Collected data entries
┌──

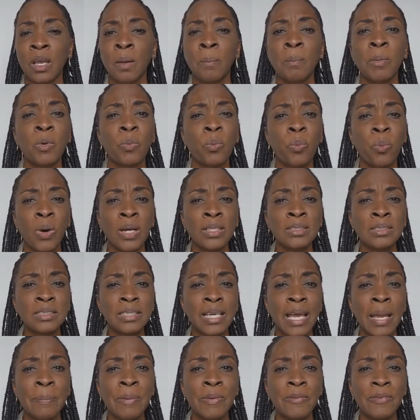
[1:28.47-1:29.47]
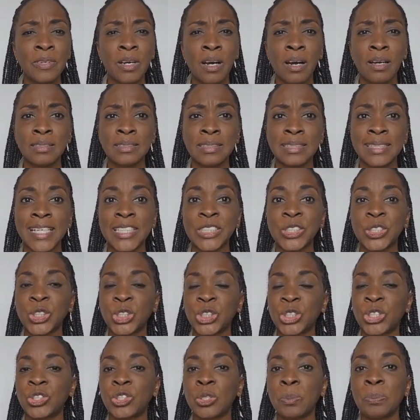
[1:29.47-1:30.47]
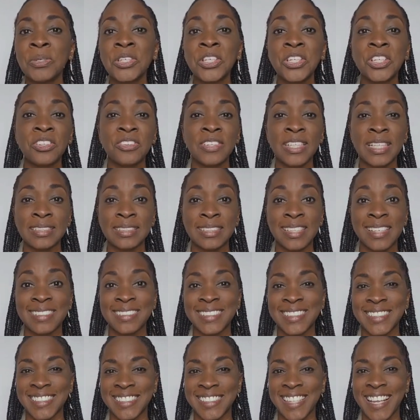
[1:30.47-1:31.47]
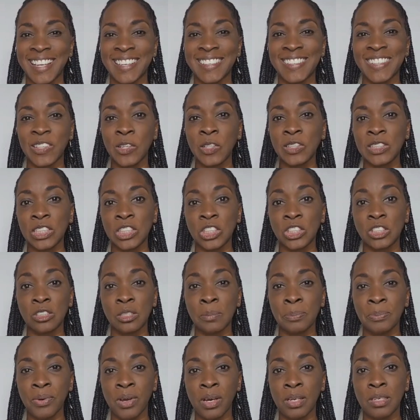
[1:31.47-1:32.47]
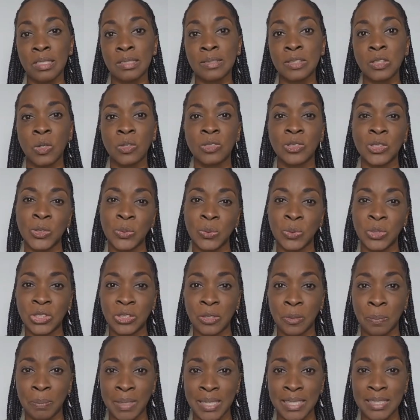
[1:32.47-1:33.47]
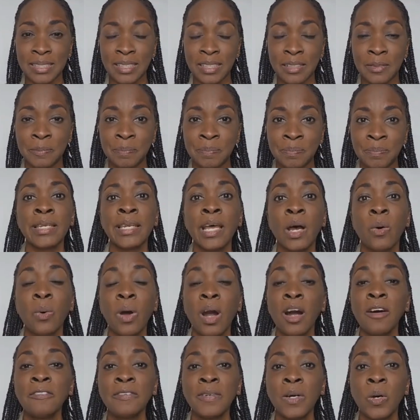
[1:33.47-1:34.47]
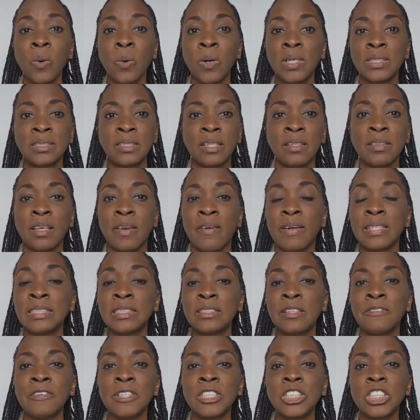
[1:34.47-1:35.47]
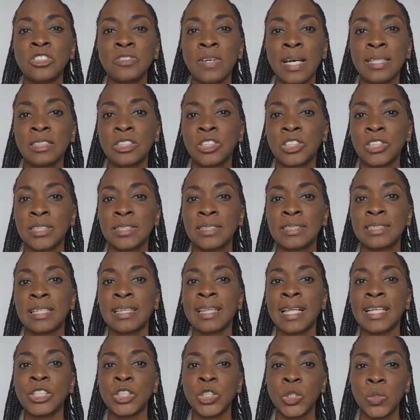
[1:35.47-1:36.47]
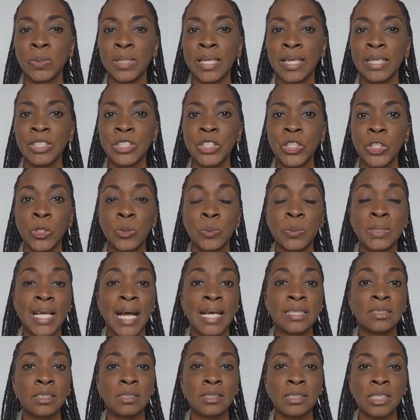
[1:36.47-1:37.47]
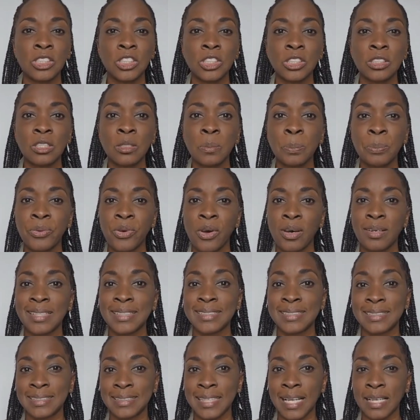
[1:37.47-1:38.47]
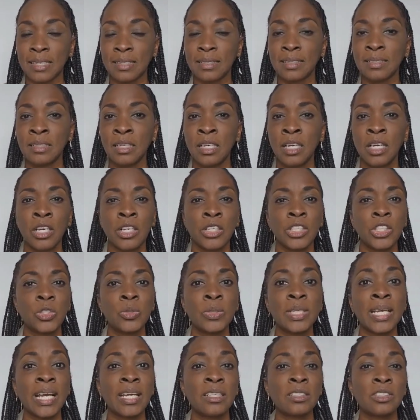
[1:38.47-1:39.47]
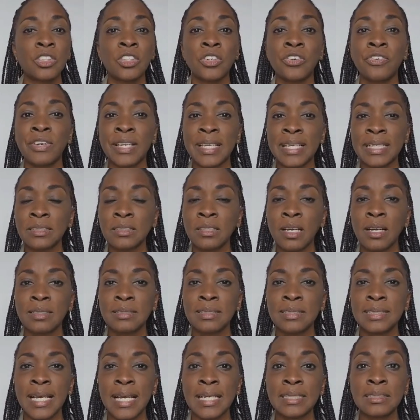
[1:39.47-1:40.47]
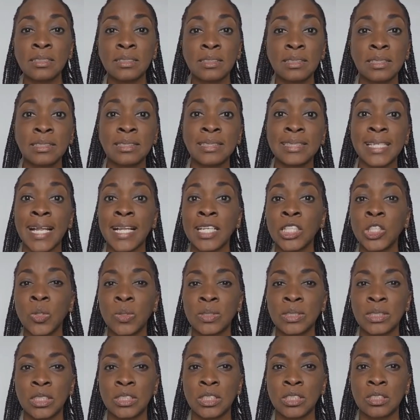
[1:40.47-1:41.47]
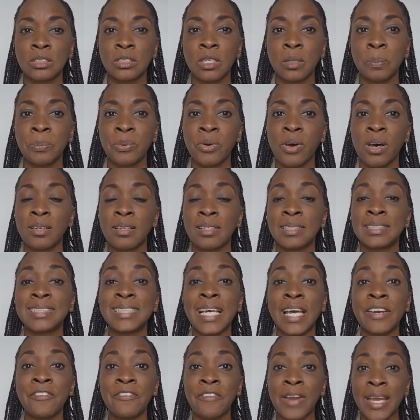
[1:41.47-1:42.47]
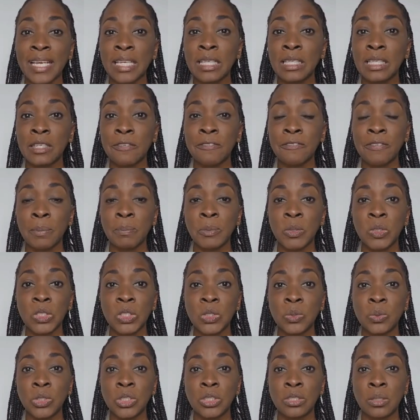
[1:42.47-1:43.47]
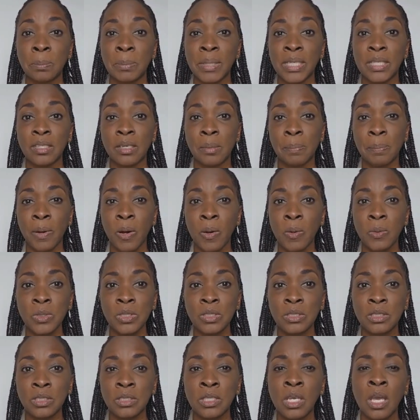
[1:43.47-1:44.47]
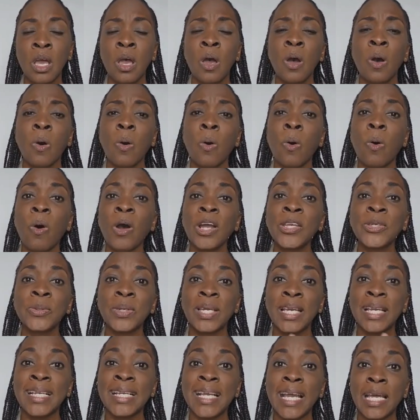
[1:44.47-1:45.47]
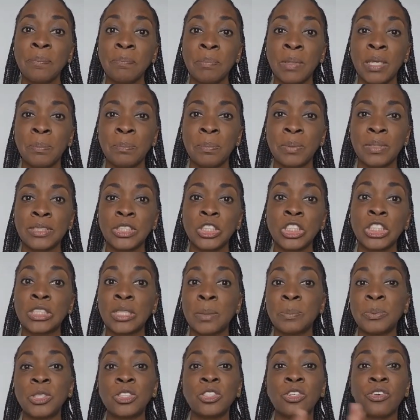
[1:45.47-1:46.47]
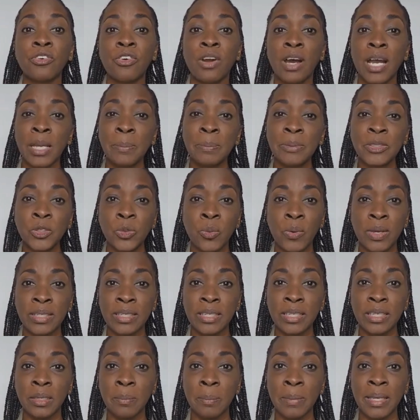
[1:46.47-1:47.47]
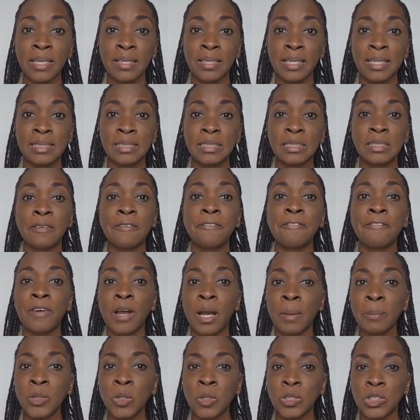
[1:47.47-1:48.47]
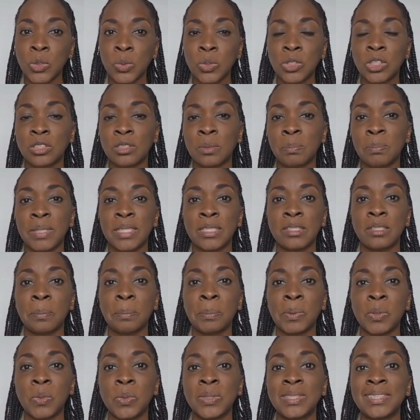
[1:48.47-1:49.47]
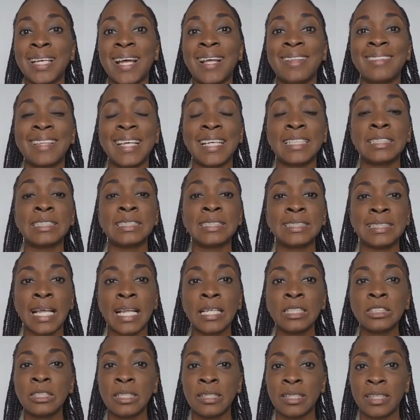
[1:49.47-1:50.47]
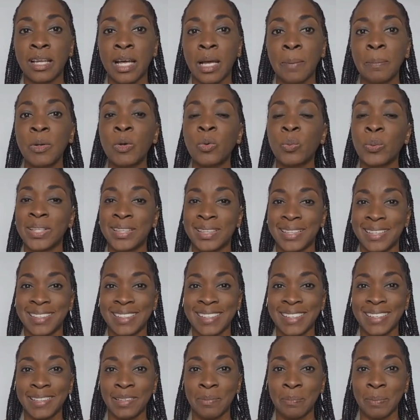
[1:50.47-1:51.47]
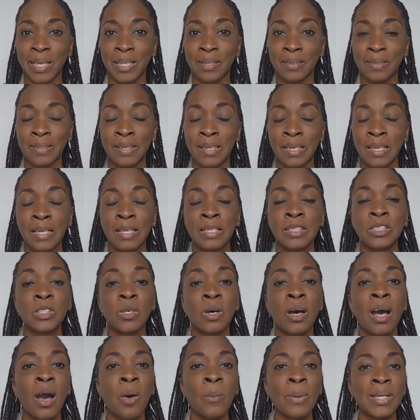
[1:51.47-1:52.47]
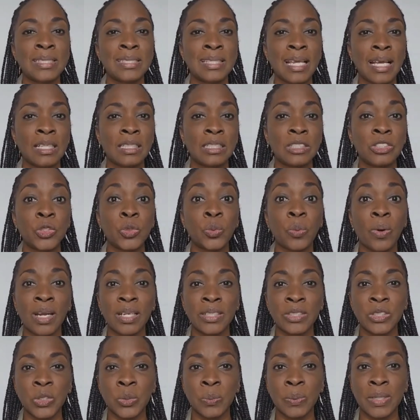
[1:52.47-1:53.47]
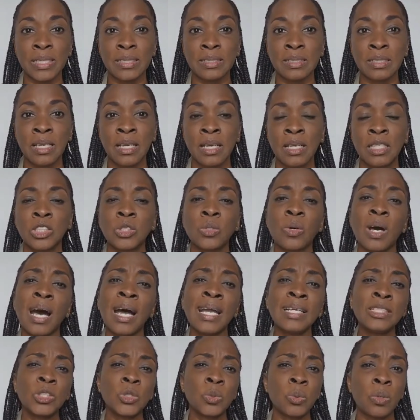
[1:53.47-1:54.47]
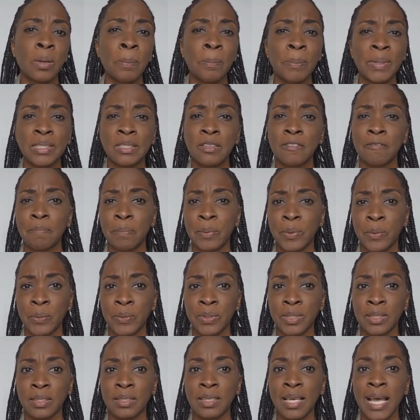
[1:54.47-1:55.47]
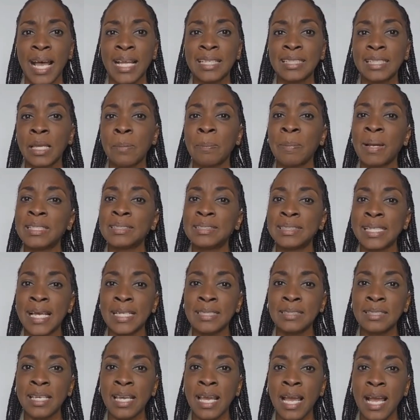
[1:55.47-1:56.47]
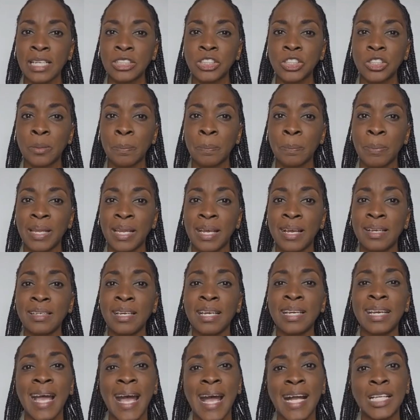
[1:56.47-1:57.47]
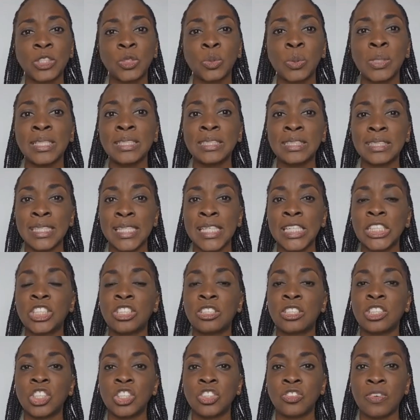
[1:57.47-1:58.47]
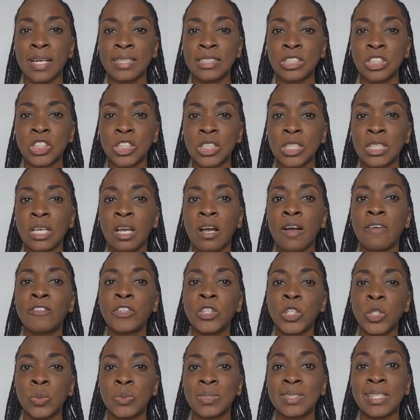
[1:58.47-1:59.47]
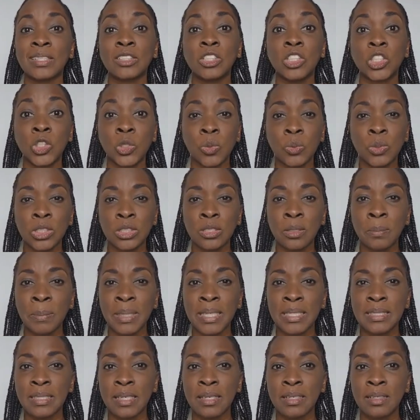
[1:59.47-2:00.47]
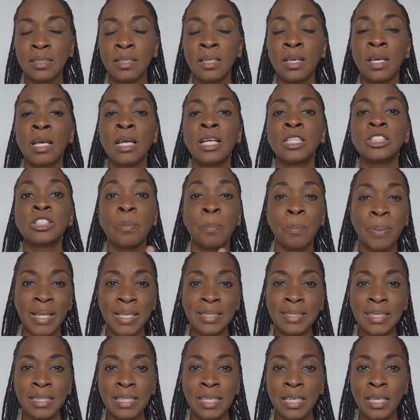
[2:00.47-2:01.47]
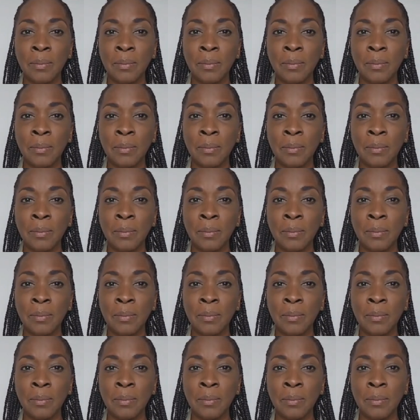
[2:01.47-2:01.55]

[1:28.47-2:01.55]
But what type of content should you be creating to sell your digital products on social media? Now, of course, there are different strategies that you can use as a digital product seller. You can create content to sell your digital products directly from your social media posts, or you can get people to subscribe to an email list from your social media post and then sell to them within email. So, how exactly do I do it? So, I do a bit of both. And in my 10 day action plan, I actually teach the strategy of using social media to build an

└──

* [Prompt]:
All of the data is to be transcribed exactly, with images omitted.

* [Completed task]:
[1:28.47-1:29.47]
[1:29.47-1:30.47]
[1:30.47-1:31.47]
[1:31.47-1:32.47]
[1:32.47-1:33.47]
[1:33.47-1:34.47]
[1:34.47-1:35.47]
[1:35.47-1:36.47]
[1:36.47-1:37.47]
[1:37.47-1:38.47]
[1:38.47-1:39.47]
[1:39.47-1:40.47]
[1:40.47-1:41.47]
[1:41.47-1:42.47]
[1:42.47-1:43.47]
[1:43.47-1:44.47]
[1:44.47-1:45.47]
[1:45.47-1:46.47]
[1:46.47-1:47.47]
[1:47.47-1:48.47]
[1:48.47-1:49.47]
[1:49.47-1:50.47]
[1:50.47-1:51.47]
[1:51.47-1:52.47]
[1:52.47-1:53.47]
[1:53.47-1:54.47]
[1:54.47-1:55.47]
[1:55.47-1:56.47]
[1:56.47-1:57.47]
[1:57.47-1:58.47]
[1:58.47-1:59.47]
[1:59.47-2:00.47]
[2:00.47-2:01.47]
[2:01.47-2:01.55]

[1:28.47-2:01.55]
But what type of content should you be creating to sell your digital products on social media? Now, of course, there are different strategies that you can use as a digital product seller. You can create content to sell your digital products directly from your social media posts, or you can get people to subscribe to an email list from your social media post and then sell to them within email. So, how exactly do I do it? So, I do a bit of both. And in my 10 day action plan, I actually teach the strategy of using social media to build an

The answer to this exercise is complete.